Jean-Baptiste Malet. La vérité, c’est que les idées, le FN n’en a rien à faire. En fouillant dans les archives, on s’aperçoit que Marine Le Pen conseillère régionale d’Île-de-France est pour les OGM, alors que Le Pen Marine conseillère régionale du Nord-Pas-de-Calais est contre. Avant la catastrophe de Fukushima, elle est pour le nucléaire, après, elle est contre. C’est incroyable : aucun parti ne prend des virages à 180 degrés sur des sujets aussi importants.

 

Est-ce de l’opportunisme, comme quand elle débarque à Hénin-Beaumont, pour s’implanter grâce au « tous pourris » ?
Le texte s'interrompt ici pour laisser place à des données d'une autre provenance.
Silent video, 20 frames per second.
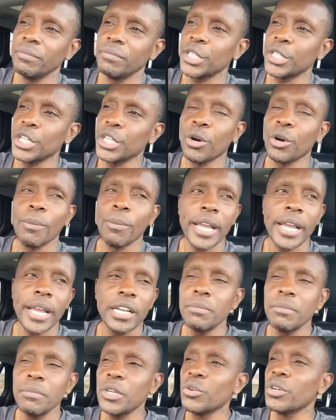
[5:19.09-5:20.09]
you know my
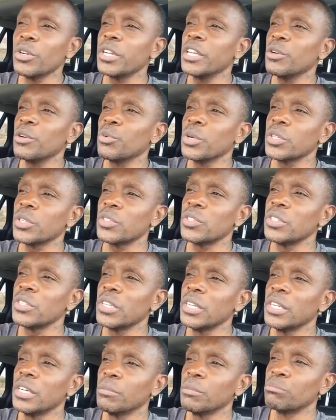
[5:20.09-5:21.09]
community was
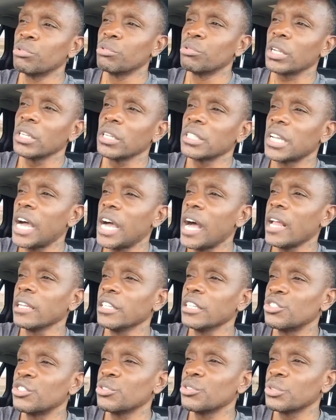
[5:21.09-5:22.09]
Brooklyn
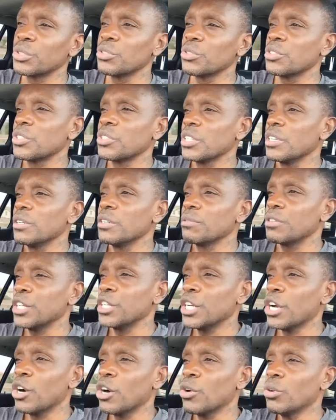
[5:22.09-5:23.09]
College, which was a you
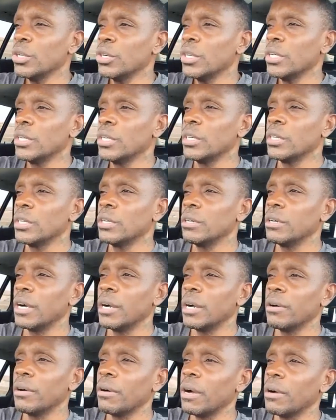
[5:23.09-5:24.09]
know a,
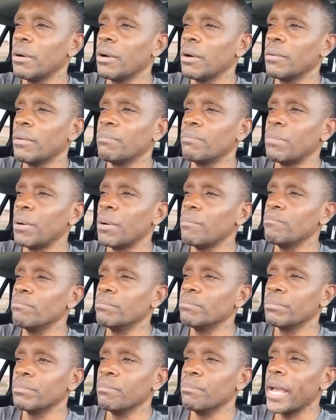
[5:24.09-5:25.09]
a
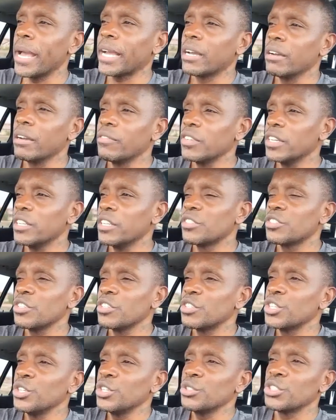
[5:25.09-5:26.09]
mecca of an
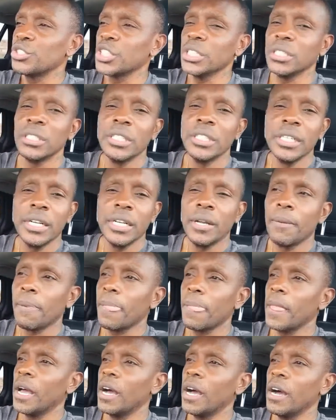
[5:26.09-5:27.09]
institution.
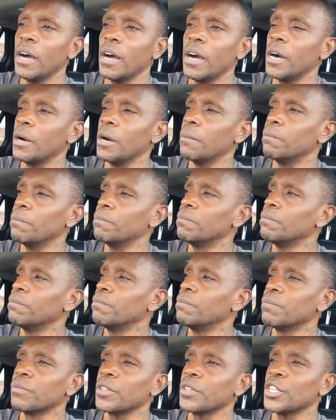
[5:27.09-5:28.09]
Um,
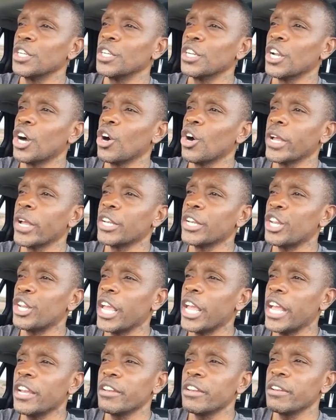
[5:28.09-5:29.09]
you know, and
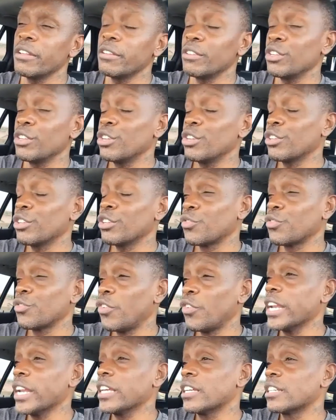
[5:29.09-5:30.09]
and it's
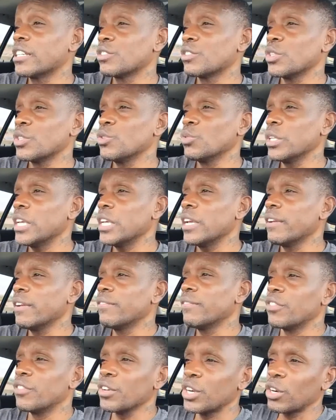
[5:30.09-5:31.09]
funny because when you leave
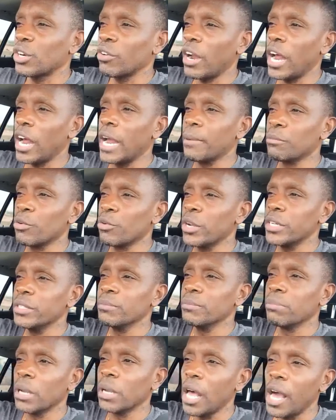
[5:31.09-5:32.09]
the crime-ridden
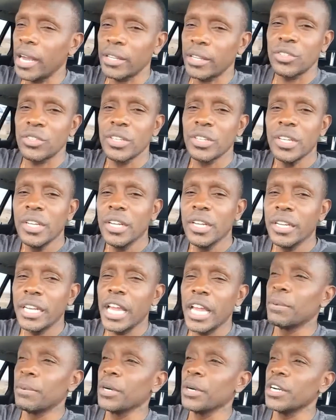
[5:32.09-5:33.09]
blocks
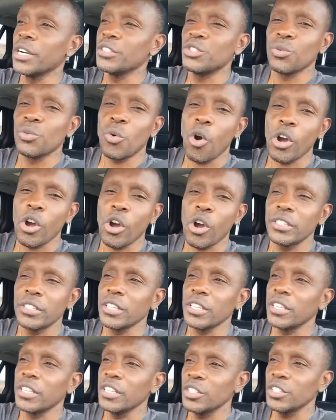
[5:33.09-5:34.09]
neighborhood, you walk into
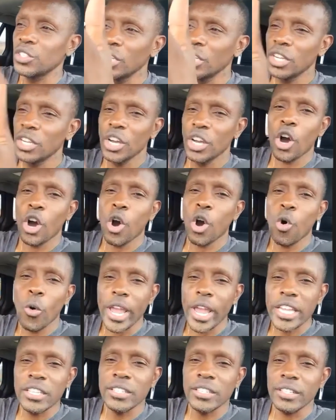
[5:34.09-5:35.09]
this
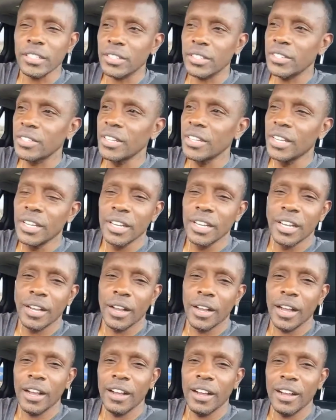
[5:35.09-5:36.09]
oasis.
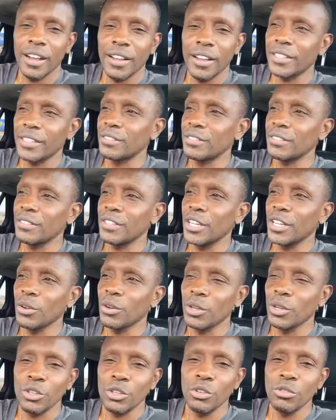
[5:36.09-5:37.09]
Uh, it's you know
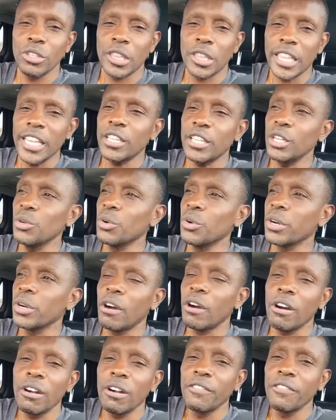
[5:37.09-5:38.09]
you think you were at
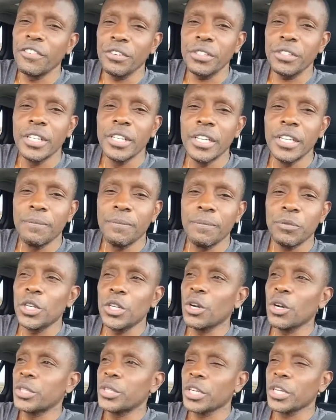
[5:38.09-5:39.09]
Harvard, you
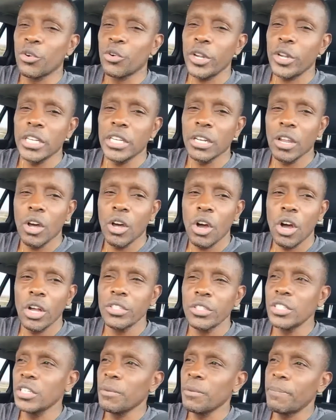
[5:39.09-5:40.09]
know, with the green
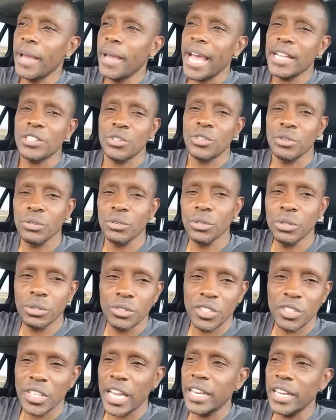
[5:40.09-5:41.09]
lawns and a pastoral
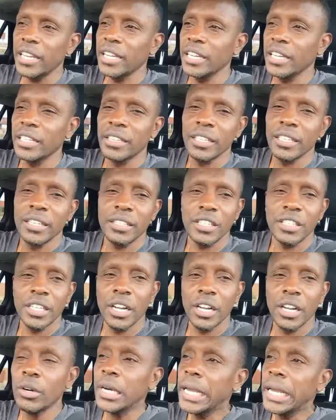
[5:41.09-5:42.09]
setting, and the, you
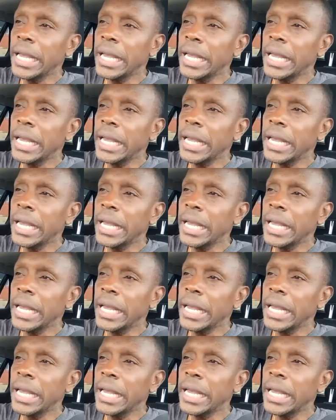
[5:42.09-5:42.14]
know,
Jean-Baptiste Malet. Le FN n’est fort que des faiblesses de la gauche. Ce que 
j’ai vu à Lille m’a profondément choqué : une ville riche, avec des quartiers « nettoyés » des pauvres, des restaurants bio présentant les livres d’Alain Badiou en vitrine… Bref, on sent une certaine bourgeoisie consciente politiquement. Par contraste, à vingt minutes de TER, dans le bassin minier, le militantisme de gauche est mal en point. Il y a une déconnexion totale entre la gauche mondaine, pétitionnaire, de centre-ville, et le chaos social laissé à l’abandon et au FN.

 

Vous écrivez que ce n’est pas votre rôle de donner des recettes pour lutter contre le FN. Mais les politiques 
en donnent…

Jean-Baptiste Malet. Oui. J’ai rencontré Jean-Luc Mélenchon, qui m’explique comment il s’est préparé à un face-à-face avec elle (sur BFMTV, le 14 février 2011 – NDLR), qui montre ce que pourrait être une gauche combative face au FN, et Jean-François Caron, maire écologiste de Loos-en-Gohelle (Pas-de-Calais). Dans sa commune, il fait de l’éducation populaire, relégitime le rôle du politique, responsabilise ses concitoyens et ça marche : Loos-en-Gohelle fait partie des villes du bassin minier où le FN fait les scores les plus faibles.